WORK ITEM. Here are some records; quote them exactly, leaving out the pictures.

Segment Open

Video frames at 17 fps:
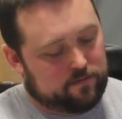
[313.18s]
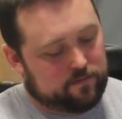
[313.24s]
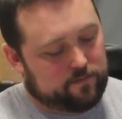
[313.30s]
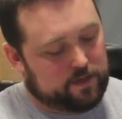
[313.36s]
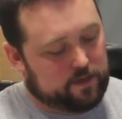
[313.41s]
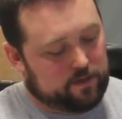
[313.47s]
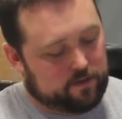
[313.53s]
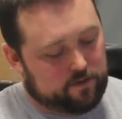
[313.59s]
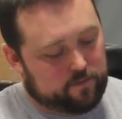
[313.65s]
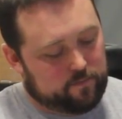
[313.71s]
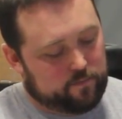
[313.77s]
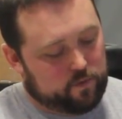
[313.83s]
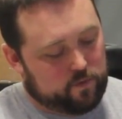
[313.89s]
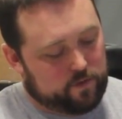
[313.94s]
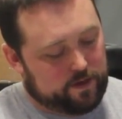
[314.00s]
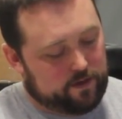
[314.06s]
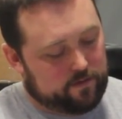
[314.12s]
Make a good
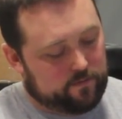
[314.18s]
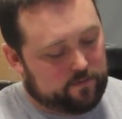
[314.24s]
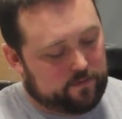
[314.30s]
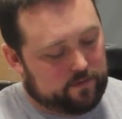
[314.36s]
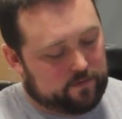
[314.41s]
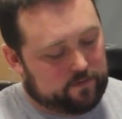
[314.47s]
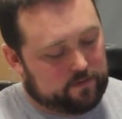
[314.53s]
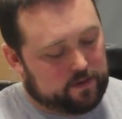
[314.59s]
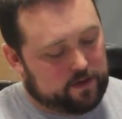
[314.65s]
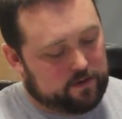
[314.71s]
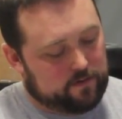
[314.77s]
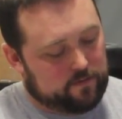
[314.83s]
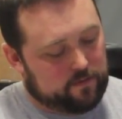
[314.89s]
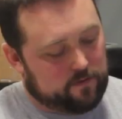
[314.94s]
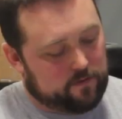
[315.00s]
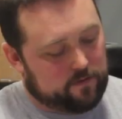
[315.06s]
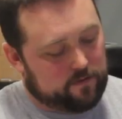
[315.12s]
point where the
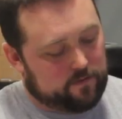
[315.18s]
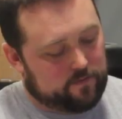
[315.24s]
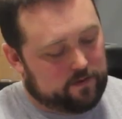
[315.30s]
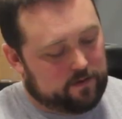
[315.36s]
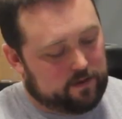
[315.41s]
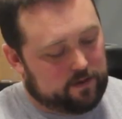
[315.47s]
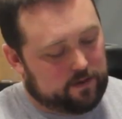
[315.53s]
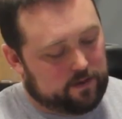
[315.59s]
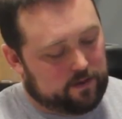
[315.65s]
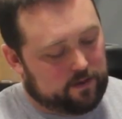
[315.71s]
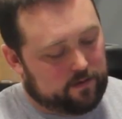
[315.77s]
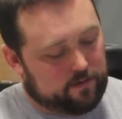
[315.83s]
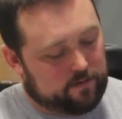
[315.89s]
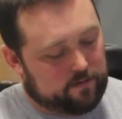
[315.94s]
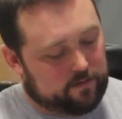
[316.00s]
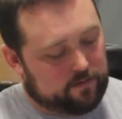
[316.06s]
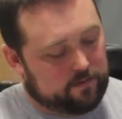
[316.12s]
center of the
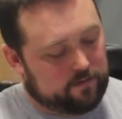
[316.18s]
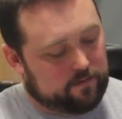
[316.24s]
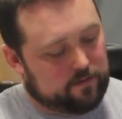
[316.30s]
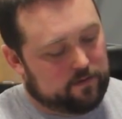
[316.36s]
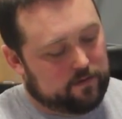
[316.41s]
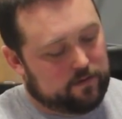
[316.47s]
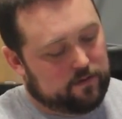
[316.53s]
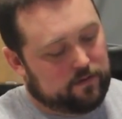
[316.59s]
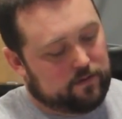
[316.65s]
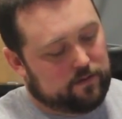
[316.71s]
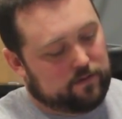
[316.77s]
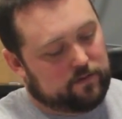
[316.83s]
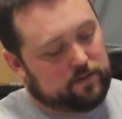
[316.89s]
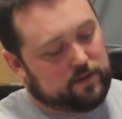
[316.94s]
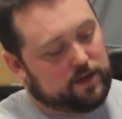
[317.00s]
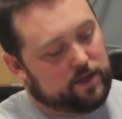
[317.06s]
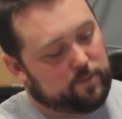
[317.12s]
decal is.
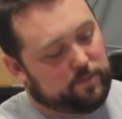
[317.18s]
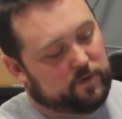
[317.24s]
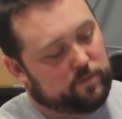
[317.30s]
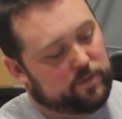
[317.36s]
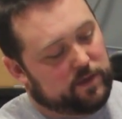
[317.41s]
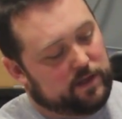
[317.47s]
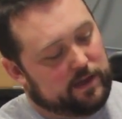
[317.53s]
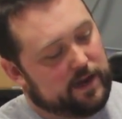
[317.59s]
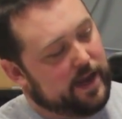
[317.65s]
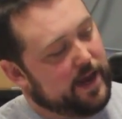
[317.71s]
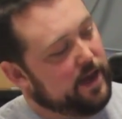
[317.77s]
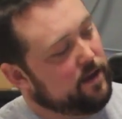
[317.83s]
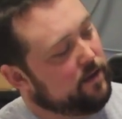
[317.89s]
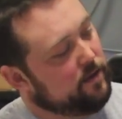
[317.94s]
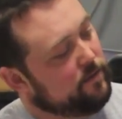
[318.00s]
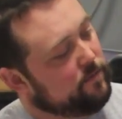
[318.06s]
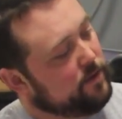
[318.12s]
That helps me align
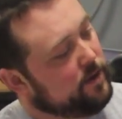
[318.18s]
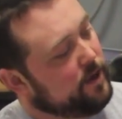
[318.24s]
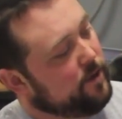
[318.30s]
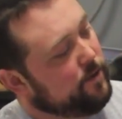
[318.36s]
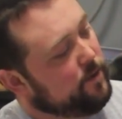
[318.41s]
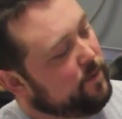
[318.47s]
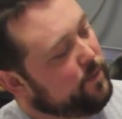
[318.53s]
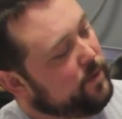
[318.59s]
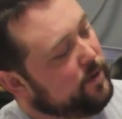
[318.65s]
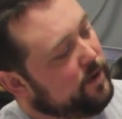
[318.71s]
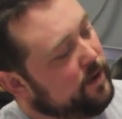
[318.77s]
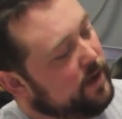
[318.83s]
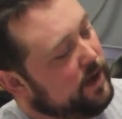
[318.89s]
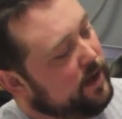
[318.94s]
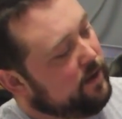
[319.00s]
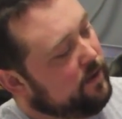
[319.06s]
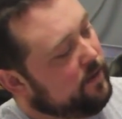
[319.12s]
it when I go to put it
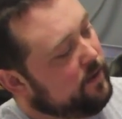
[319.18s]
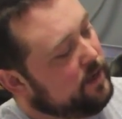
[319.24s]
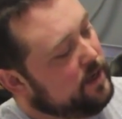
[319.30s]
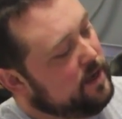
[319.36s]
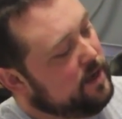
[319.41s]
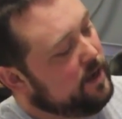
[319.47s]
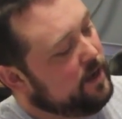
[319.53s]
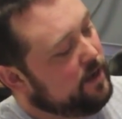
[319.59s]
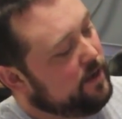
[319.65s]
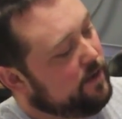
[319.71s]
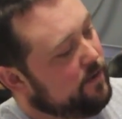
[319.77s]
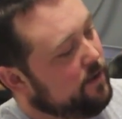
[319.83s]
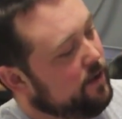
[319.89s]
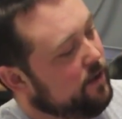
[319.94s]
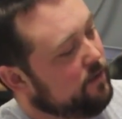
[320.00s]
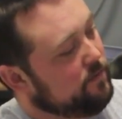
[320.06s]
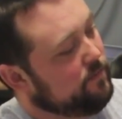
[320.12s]
on the indent
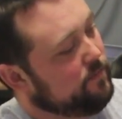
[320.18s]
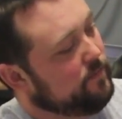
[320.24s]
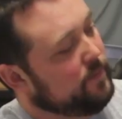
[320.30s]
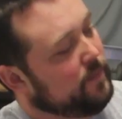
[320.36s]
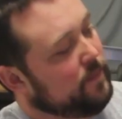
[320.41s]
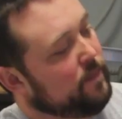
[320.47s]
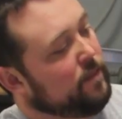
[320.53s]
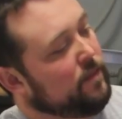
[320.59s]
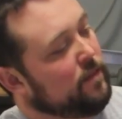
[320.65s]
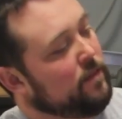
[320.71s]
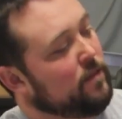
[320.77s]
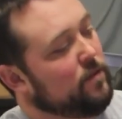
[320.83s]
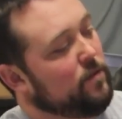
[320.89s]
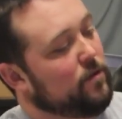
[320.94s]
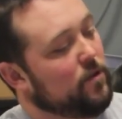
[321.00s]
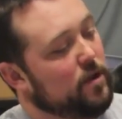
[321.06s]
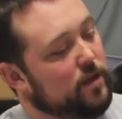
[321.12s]
area.
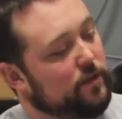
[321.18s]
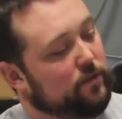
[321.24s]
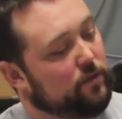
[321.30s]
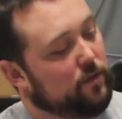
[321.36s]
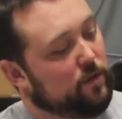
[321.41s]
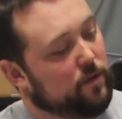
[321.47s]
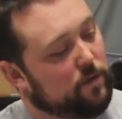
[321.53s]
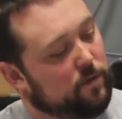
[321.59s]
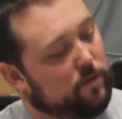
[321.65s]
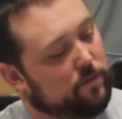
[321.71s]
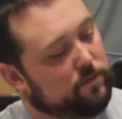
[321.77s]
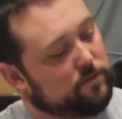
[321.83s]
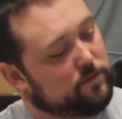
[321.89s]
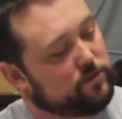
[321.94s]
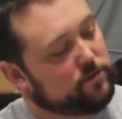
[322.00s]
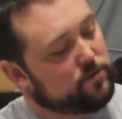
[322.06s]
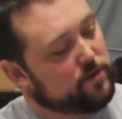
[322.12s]
You can also
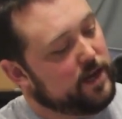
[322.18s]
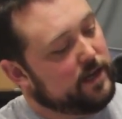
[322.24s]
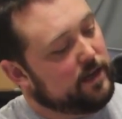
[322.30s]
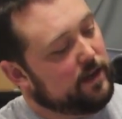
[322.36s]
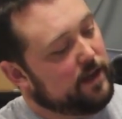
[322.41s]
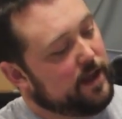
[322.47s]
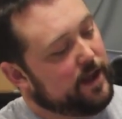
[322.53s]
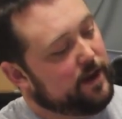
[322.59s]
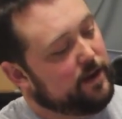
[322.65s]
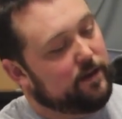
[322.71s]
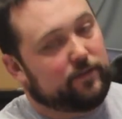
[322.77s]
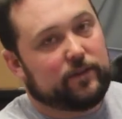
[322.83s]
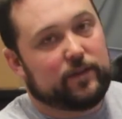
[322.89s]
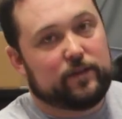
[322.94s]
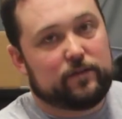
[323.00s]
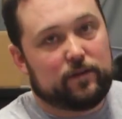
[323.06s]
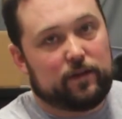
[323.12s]
strike a line, a
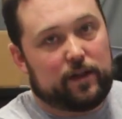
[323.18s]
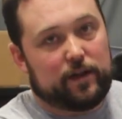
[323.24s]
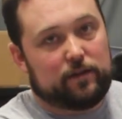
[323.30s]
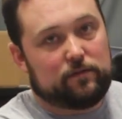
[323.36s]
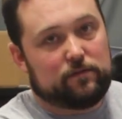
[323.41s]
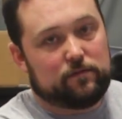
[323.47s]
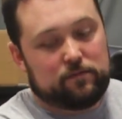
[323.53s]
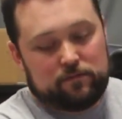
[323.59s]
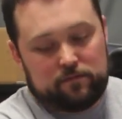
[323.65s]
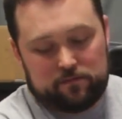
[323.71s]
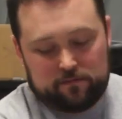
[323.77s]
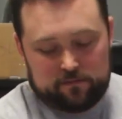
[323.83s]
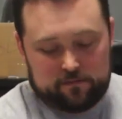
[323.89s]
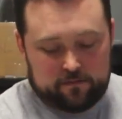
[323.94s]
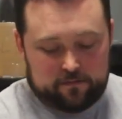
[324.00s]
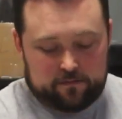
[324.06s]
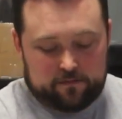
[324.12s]
center line.
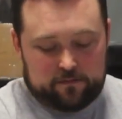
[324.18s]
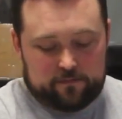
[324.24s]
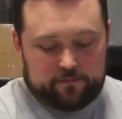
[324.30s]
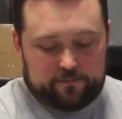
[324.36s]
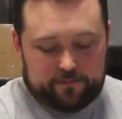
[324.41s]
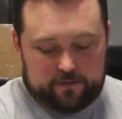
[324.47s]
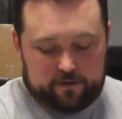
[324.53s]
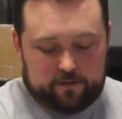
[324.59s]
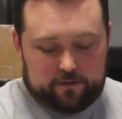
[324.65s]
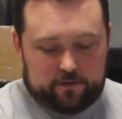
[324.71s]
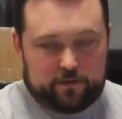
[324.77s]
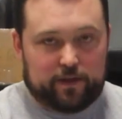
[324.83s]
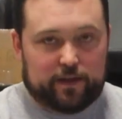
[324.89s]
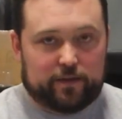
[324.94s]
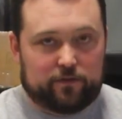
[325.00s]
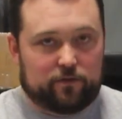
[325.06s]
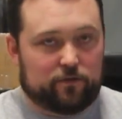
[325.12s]
Use
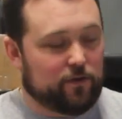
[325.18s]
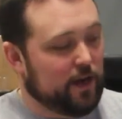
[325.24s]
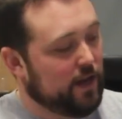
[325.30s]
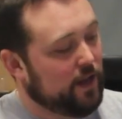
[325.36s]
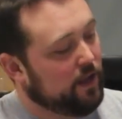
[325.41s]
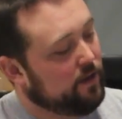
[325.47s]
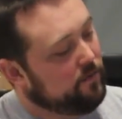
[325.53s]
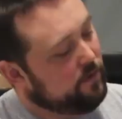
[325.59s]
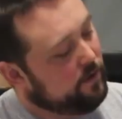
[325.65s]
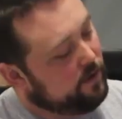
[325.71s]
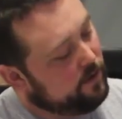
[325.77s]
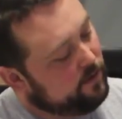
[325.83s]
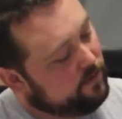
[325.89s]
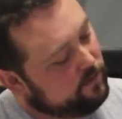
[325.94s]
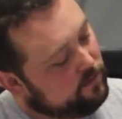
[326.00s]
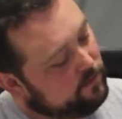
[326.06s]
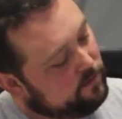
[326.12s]
like a straight edge
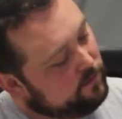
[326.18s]
here.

Segment Closed

RESULT FOR THIS TASK.
Video frames at 17 fps:
[313.18s]
[313.24s]
[313.30s]
[313.36s]
[313.41s]
[313.47s]
[313.53s]
[313.59s]
[313.65s]
[313.71s]
[313.77s]
[313.83s]
[313.89s]
[313.94s]
[314.00s]
[314.06s]
[314.12s]
Make a good
[314.18s]
[314.24s]
[314.30s]
[314.36s]
[314.41s]
[314.47s]
[314.53s]
[314.59s]
[314.65s]
[314.71s]
[314.77s]
[314.83s]
[314.89s]
[314.94s]
[315.00s]
[315.06s]
[315.12s]
point where the
[315.18s]
[315.24s]
[315.30s]
[315.36s]
[315.41s]
[315.47s]
[315.53s]
[315.59s]
[315.65s]
[315.71s]
[315.77s]
[315.83s]
[315.89s]
[315.94s]
[316.00s]
[316.06s]
[316.12s]
center of the
[316.18s]
[316.24s]
[316.30s]
[316.36s]
[316.41s]
[316.47s]
[316.53s]
[316.59s]
[316.65s]
[316.71s]
[316.77s]
[316.83s]
[316.89s]
[316.94s]
[317.00s]
[317.06s]
[317.12s]
decal is.
[317.18s]
[317.24s]
[317.30s]
[317.36s]
[317.41s]
[317.47s]
[317.53s]
[317.59s]
[317.65s]
[317.71s]
[317.77s]
[317.83s]
[317.89s]
[317.94s]
[318.00s]
[318.06s]
[318.12s]
That helps me align
[318.18s]
[318.24s]
[318.30s]
[318.36s]
[318.41s]
[318.47s]
[318.53s]
[318.59s]
[318.65s]
[318.71s]
[318.77s]
[318.83s]
[318.89s]
[318.94s]
[319.00s]
[319.06s]
[319.12s]
it when I go to put it
[319.18s]
[319.24s]
[319.30s]
[319.36s]
[319.41s]
[319.47s]
[319.53s]
[319.59s]
[319.65s]
[319.71s]
[319.77s]
[319.83s]
[319.89s]
[319.94s]
[320.00s]
[320.06s]
[320.12s]
on the indent
[320.18s]
[320.24s]
[320.30s]
[320.36s]
[320.41s]
[320.47s]
[320.53s]
[320.59s]
[320.65s]
[320.71s]
[320.77s]
[320.83s]
[320.89s]
[320.94s]
[321.00s]
[321.06s]
[321.12s]
area.
[321.18s]
[321.24s]
[321.30s]
[321.36s]
[321.41s]
[321.47s]
[321.53s]
[321.59s]
[321.65s]
[321.71s]
[321.77s]
[321.83s]
[321.89s]
[321.94s]
[322.00s]
[322.06s]
[322.12s]
You can also
[322.18s]
[322.24s]
[322.30s]
[322.36s]
[322.41s]
[322.47s]
[322.53s]
[322.59s]
[322.65s]
[322.71s]
[322.77s]
[322.83s]
[322.89s]
[322.94s]
[323.00s]
[323.06s]
[323.12s]
strike a line, a
[323.18s]
[323.24s]
[323.30s]
[323.36s]
[323.41s]
[323.47s]
[323.53s]
[323.59s]
[323.65s]
[323.71s]
[323.77s]
[323.83s]
[323.89s]
[323.94s]
[324.00s]
[324.06s]
[324.12s]
center line.
[324.18s]
[324.24s]
[324.30s]
[324.36s]
[324.41s]
[324.47s]
[324.53s]
[324.59s]
[324.65s]
[324.71s]
[324.77s]
[324.83s]
[324.89s]
[324.94s]
[325.00s]
[325.06s]
[325.12s]
Use
[325.18s]
[325.24s]
[325.30s]
[325.36s]
[325.41s]
[325.47s]
[325.53s]
[325.59s]
[325.65s]
[325.71s]
[325.77s]
[325.83s]
[325.89s]
[325.94s]
[326.00s]
[326.06s]
[326.12s]
like a straight edge
[326.18s]
here.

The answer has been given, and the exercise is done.